** Opening Data to examine block **

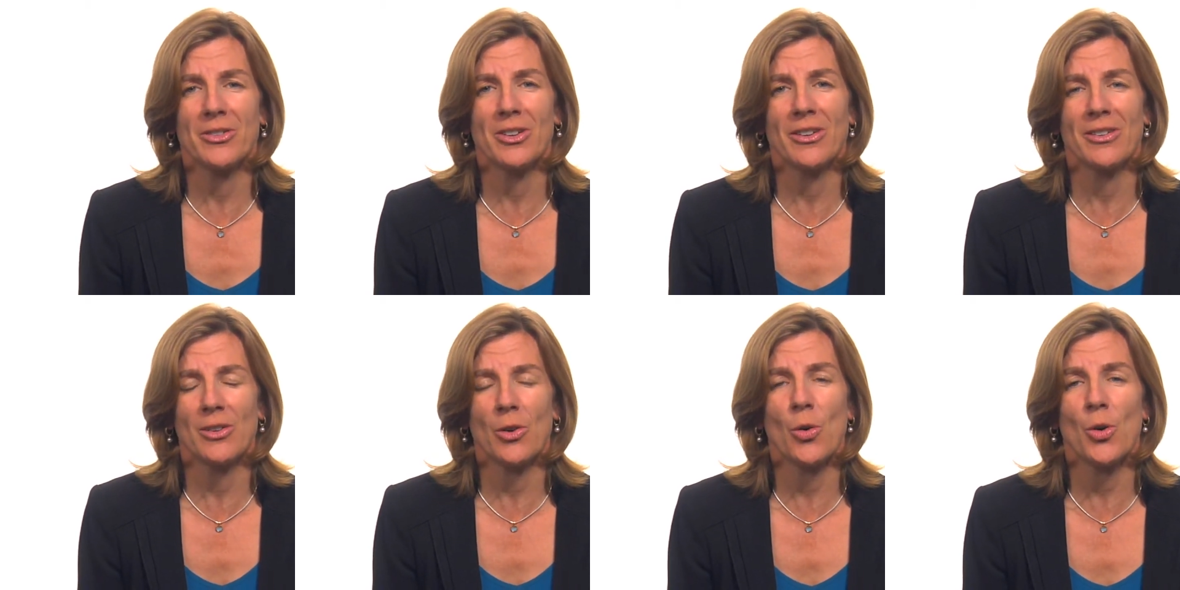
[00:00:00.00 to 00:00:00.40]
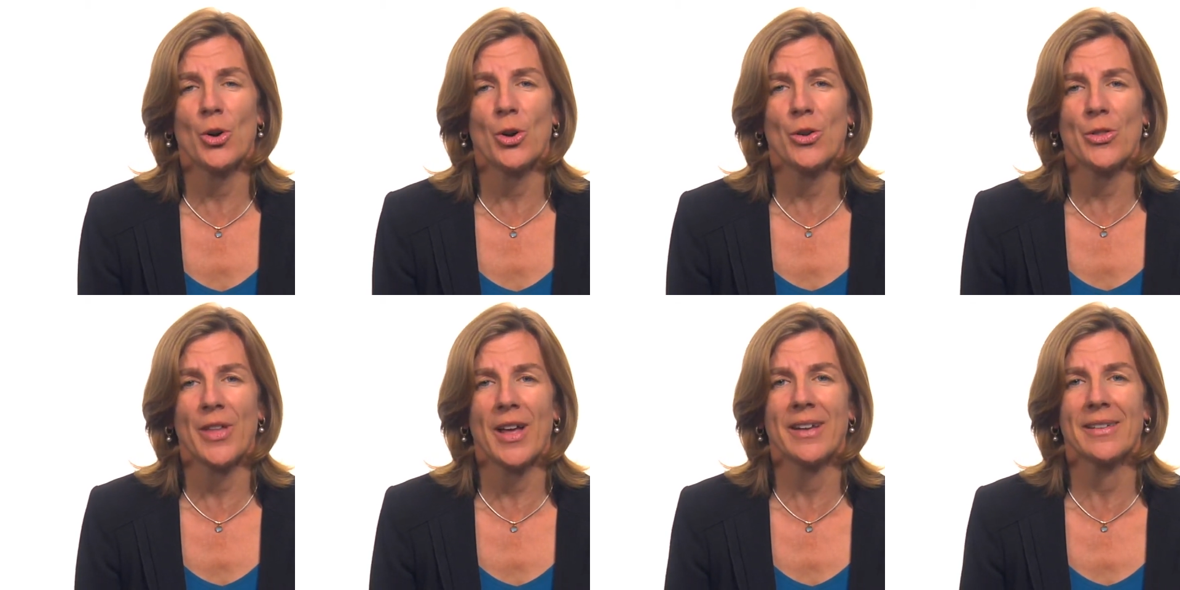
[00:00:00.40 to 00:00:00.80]

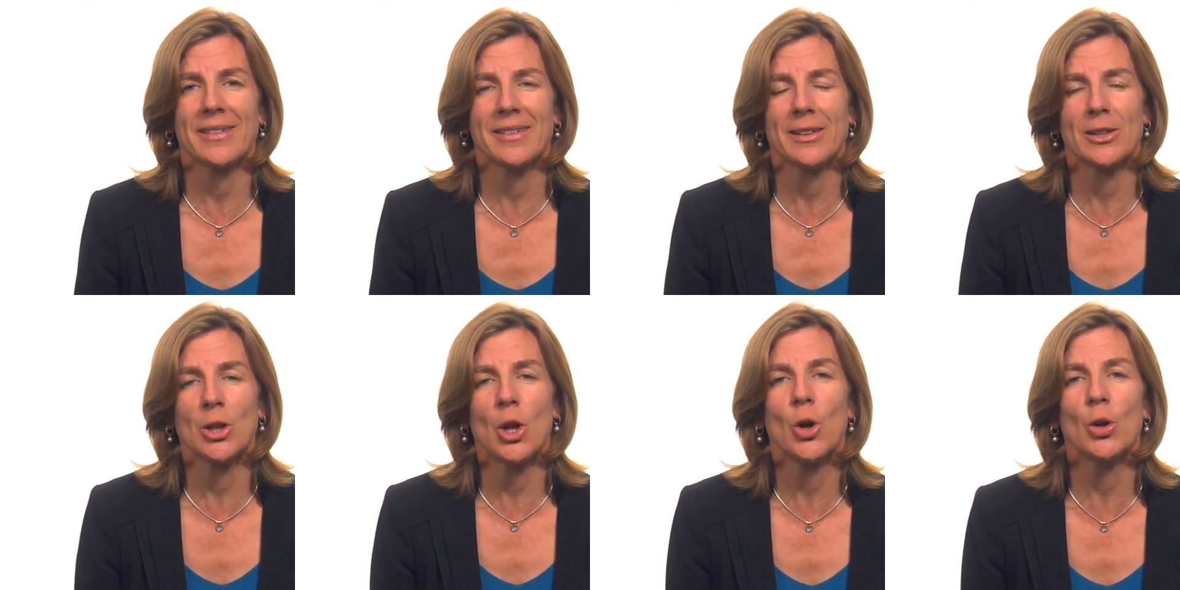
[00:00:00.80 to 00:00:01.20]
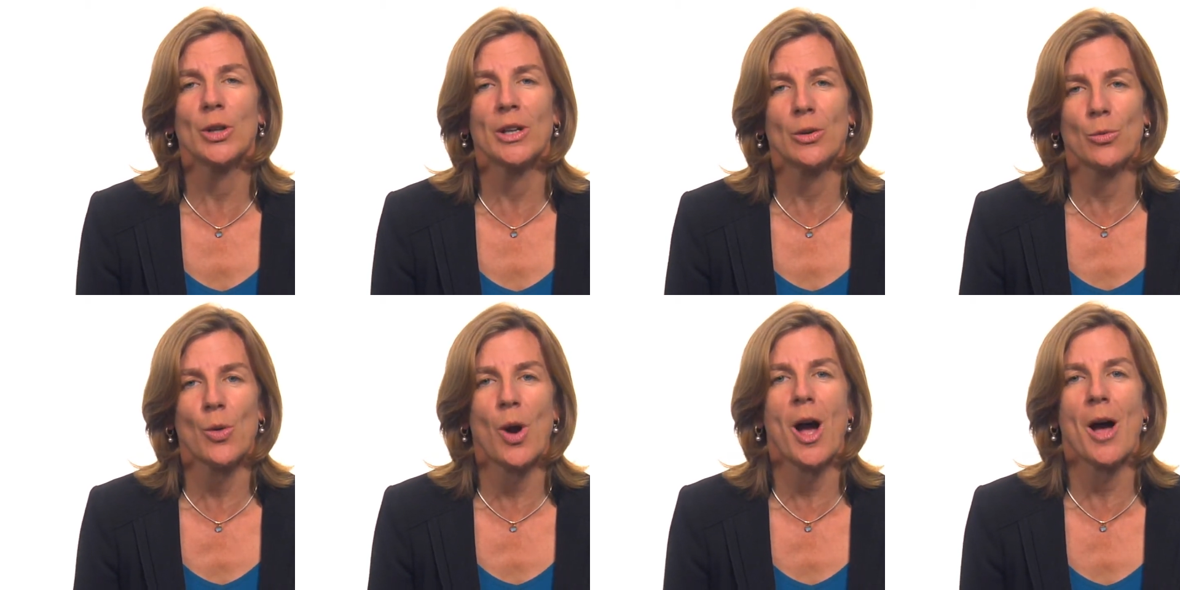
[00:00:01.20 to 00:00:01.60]
disorder that
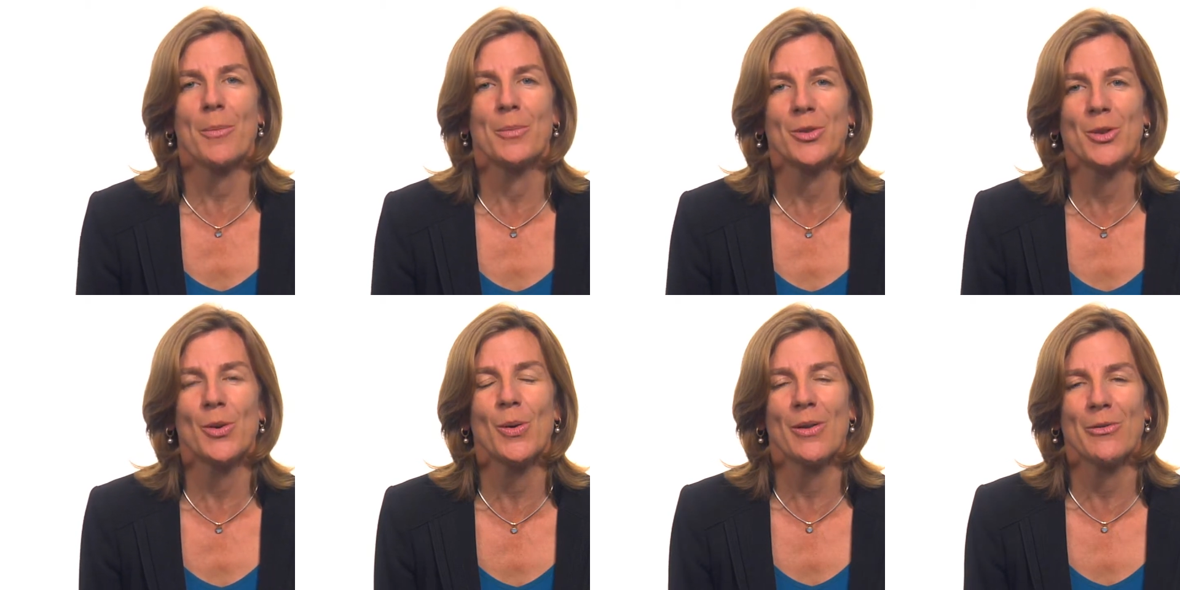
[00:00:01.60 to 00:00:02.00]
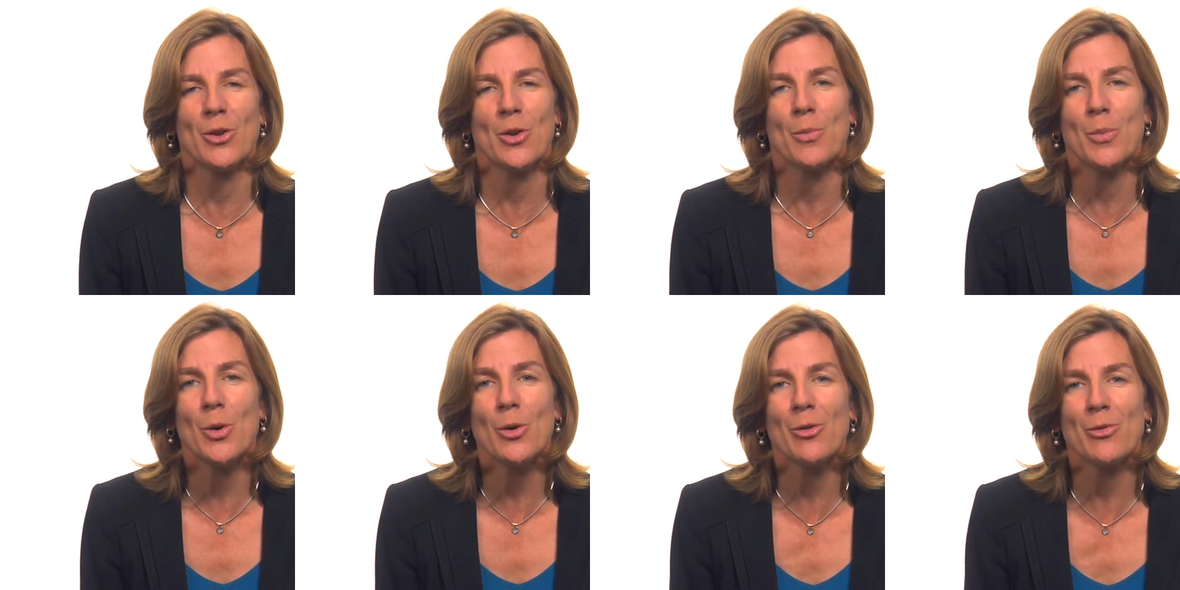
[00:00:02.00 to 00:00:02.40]
slowly robs you of
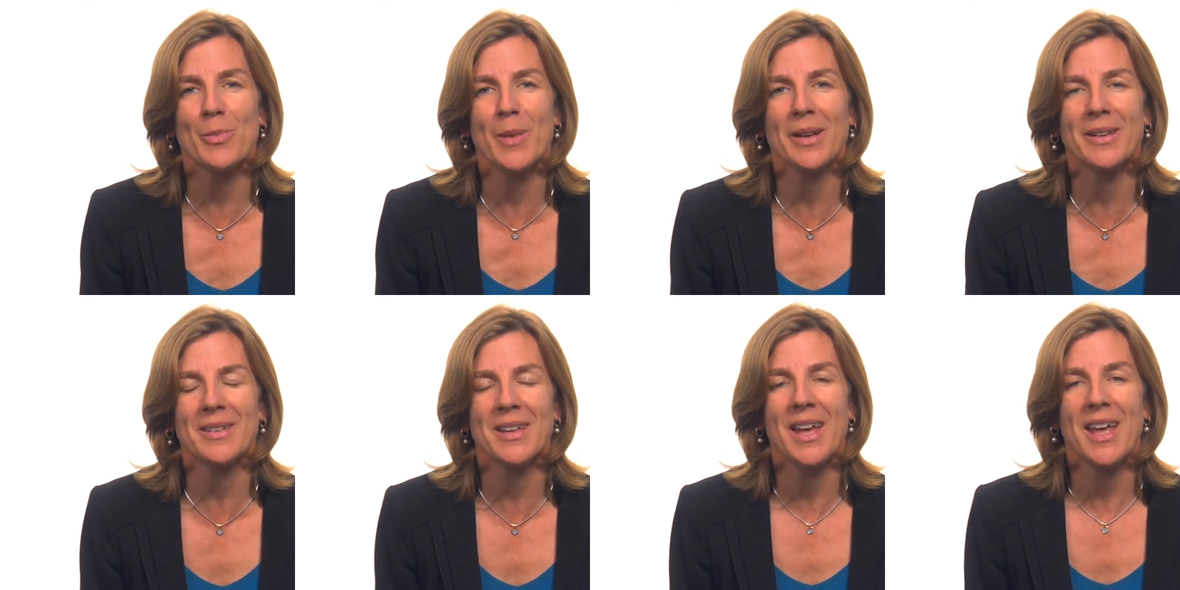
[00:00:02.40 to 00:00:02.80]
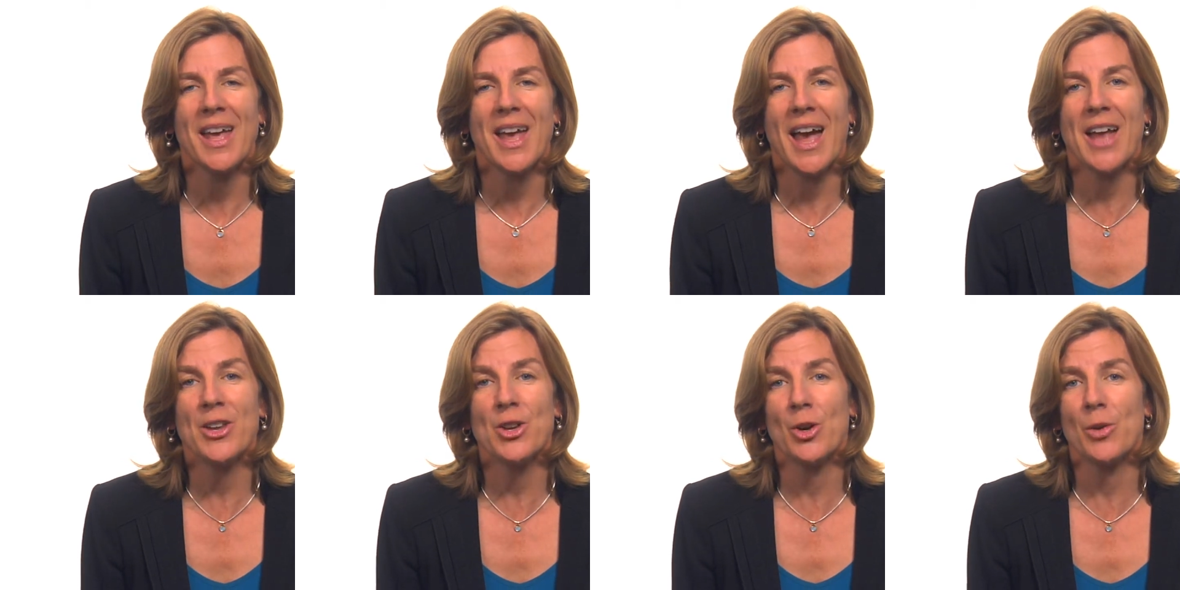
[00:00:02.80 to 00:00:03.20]
your movement
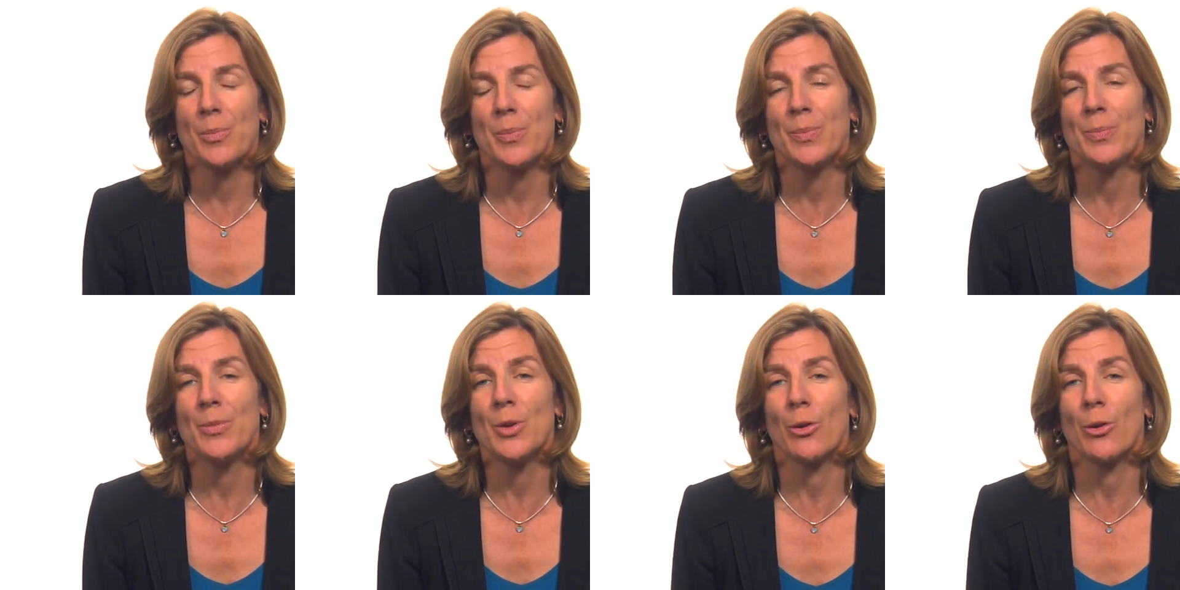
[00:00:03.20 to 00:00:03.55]
and your,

** Closing Data to examine block **

**Exercise goal**: The records must be restated word for word, apart from any images.

**Task result**:
[00:00:00.00 to 00:00:00.40]
[00:00:00.40 to 00:00:00.80]

[00:00:00.80 to 00:00:01.20]
[00:00:01.20 to 00:00:01.60]
disorder that
[00:00:01.60 to 00:00:02.00]
[00:00:02.00 to 00:00:02.40]
slowly robs you of
[00:00:02.40 to 00:00:02.80]
[00:00:02.80 to 00:00:03.20]
your movement
[00:00:03.20 to 00:00:03.55]
and your,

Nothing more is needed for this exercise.